#### Raw data:
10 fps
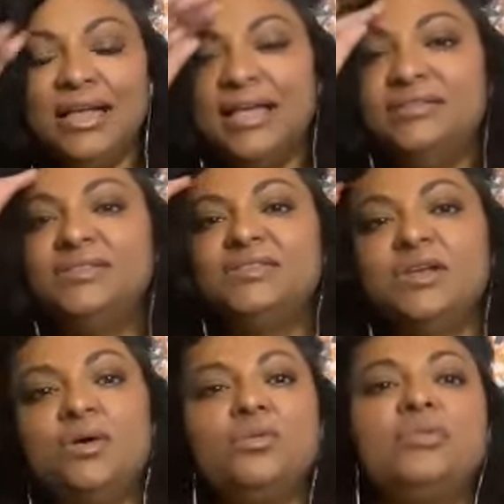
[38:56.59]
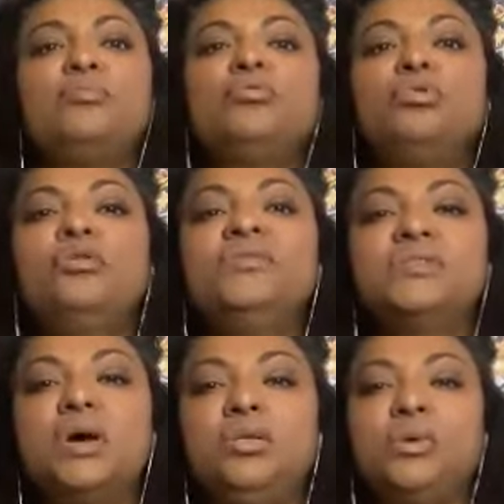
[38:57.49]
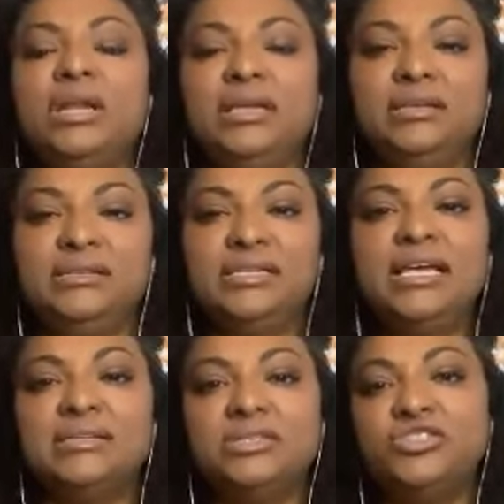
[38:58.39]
And mm. so the proofs already exist.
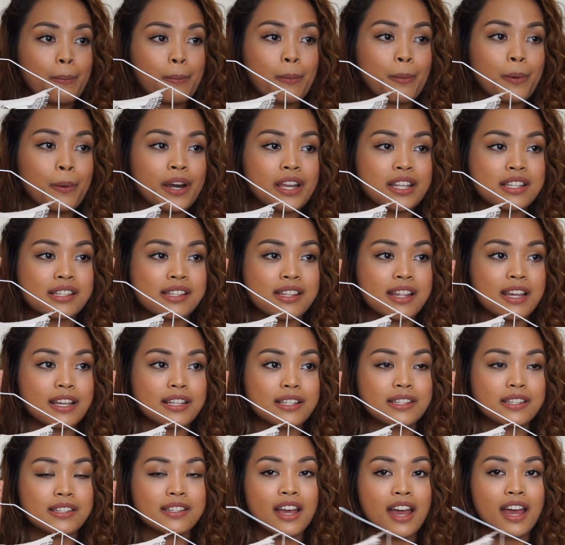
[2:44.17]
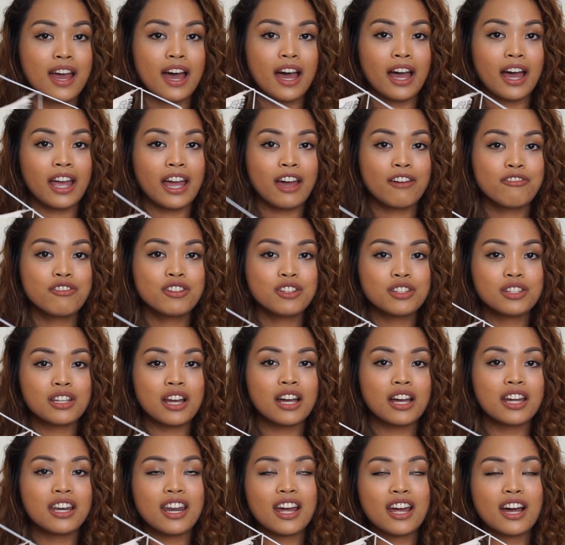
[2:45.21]
what is this? I haven't
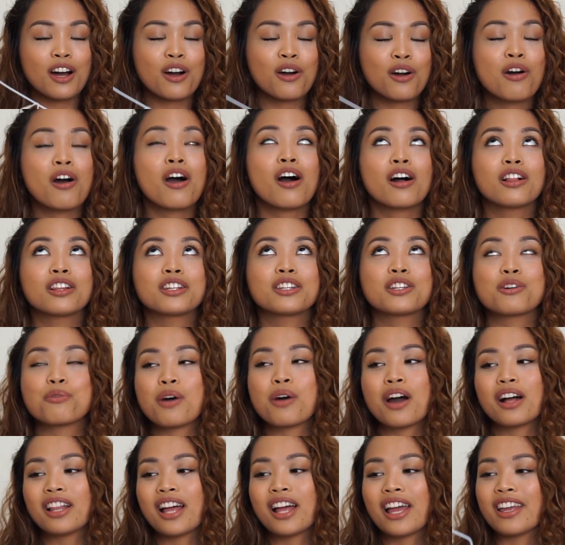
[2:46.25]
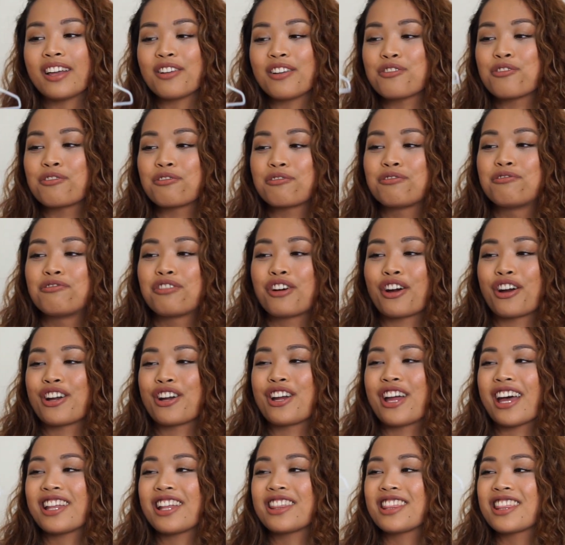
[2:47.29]
done a haul in a while, I
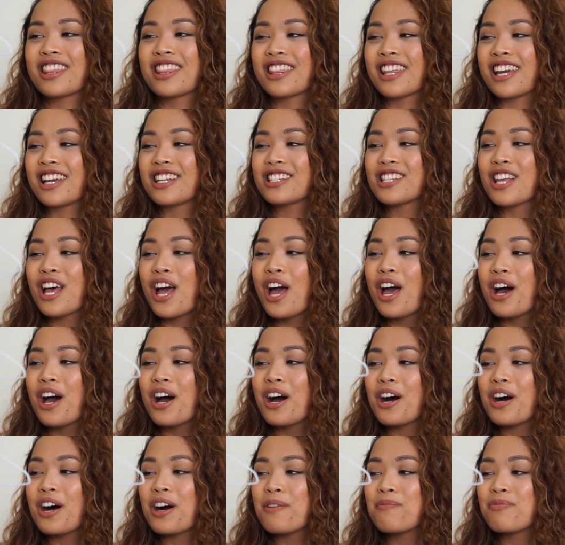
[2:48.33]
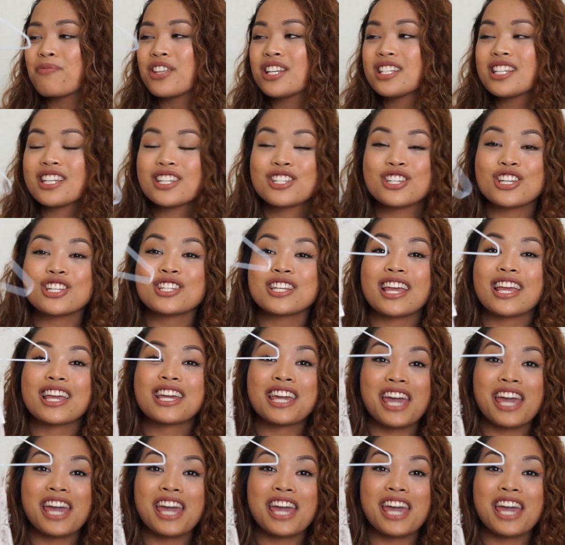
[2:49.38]
forget things. This is just a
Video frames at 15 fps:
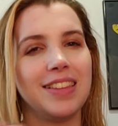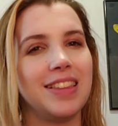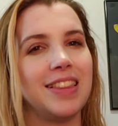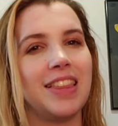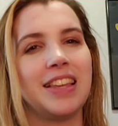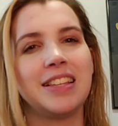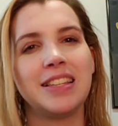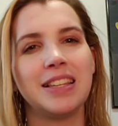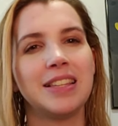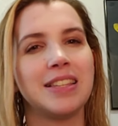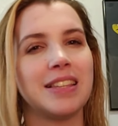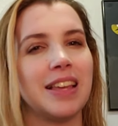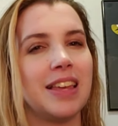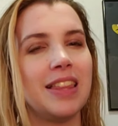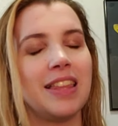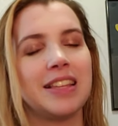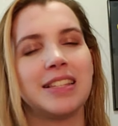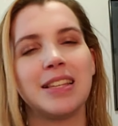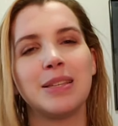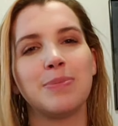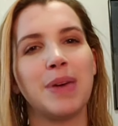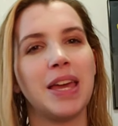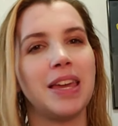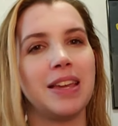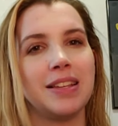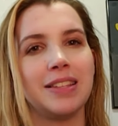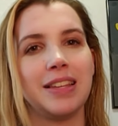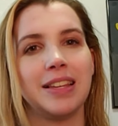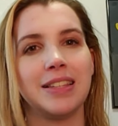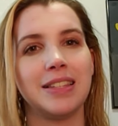this is this is my
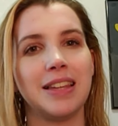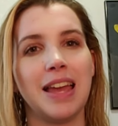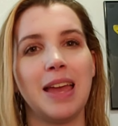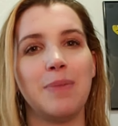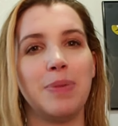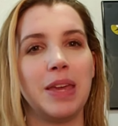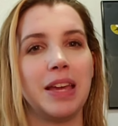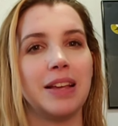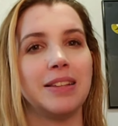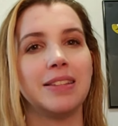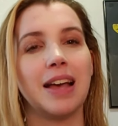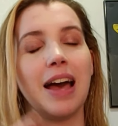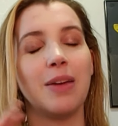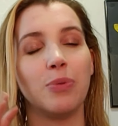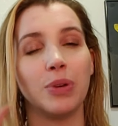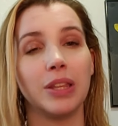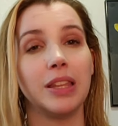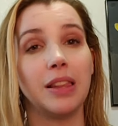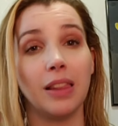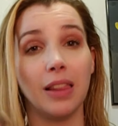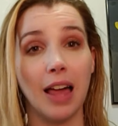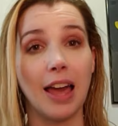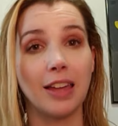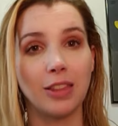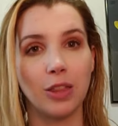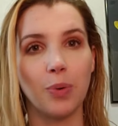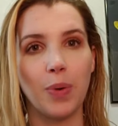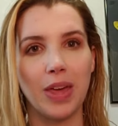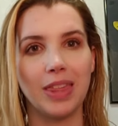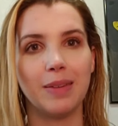easiest day because I really like the
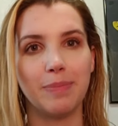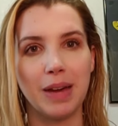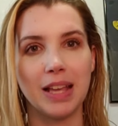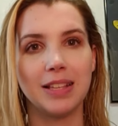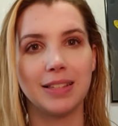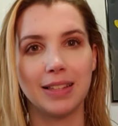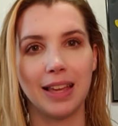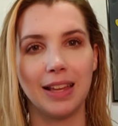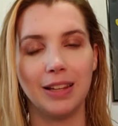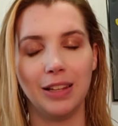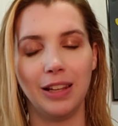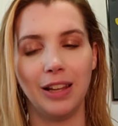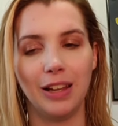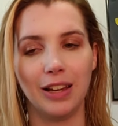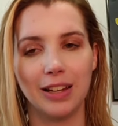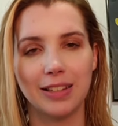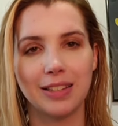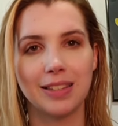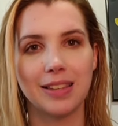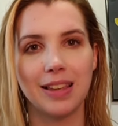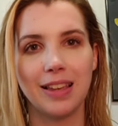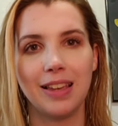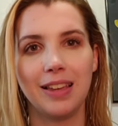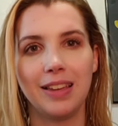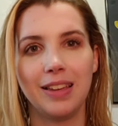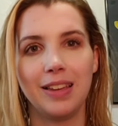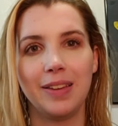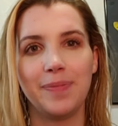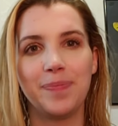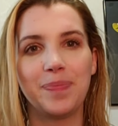way that my skin looks
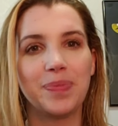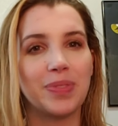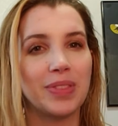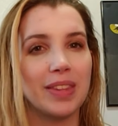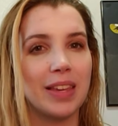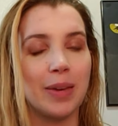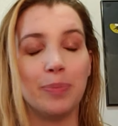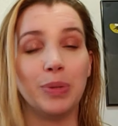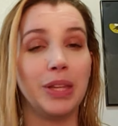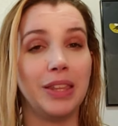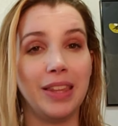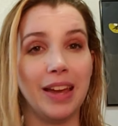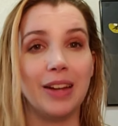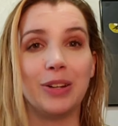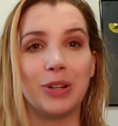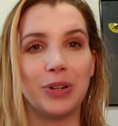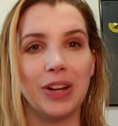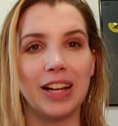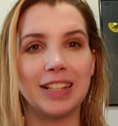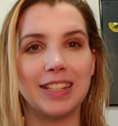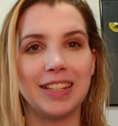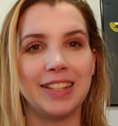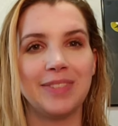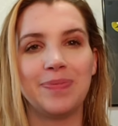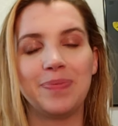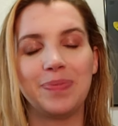completely uncorrected.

#### Aim of the task:
The result should be a verbatim copy of the data, free of pictures.

#### Task response:
10 fps
[38:56.59]
[38:57.49]
[38:58.39]
And mm. so the proofs already exist.
[2:44.17]
[2:45.21]
what is this? I haven't
[2:46.25]
[2:47.29]
done a haul in a while, I
[2:48.33]
[2:49.38]
forget things. This is just a
Video frames at 15 fps:
this is this is my
easiest day because I really like the
way that my skin looks
completely uncorrected.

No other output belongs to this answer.